(Beginning of THE DATA)

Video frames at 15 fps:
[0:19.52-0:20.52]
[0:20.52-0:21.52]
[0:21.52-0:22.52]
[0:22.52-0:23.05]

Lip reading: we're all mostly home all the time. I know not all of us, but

(End of THE DATA)
(Beginning of THE DATA)

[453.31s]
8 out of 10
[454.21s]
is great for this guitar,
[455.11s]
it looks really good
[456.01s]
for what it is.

(End of THE DATA)
(Beginning of THE DATA)

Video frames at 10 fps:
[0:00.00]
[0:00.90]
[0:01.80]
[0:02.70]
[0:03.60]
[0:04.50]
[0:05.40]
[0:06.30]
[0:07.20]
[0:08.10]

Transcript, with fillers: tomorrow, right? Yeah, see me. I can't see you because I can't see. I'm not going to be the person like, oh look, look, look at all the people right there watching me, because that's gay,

(End of THE DATA)

> _WORK INSTRUCTIONS_
Examine the entries and say how many of their lines hold the word "frames". No other words should accompany the number.

> _OUTPUT FOR THIS TASK_
2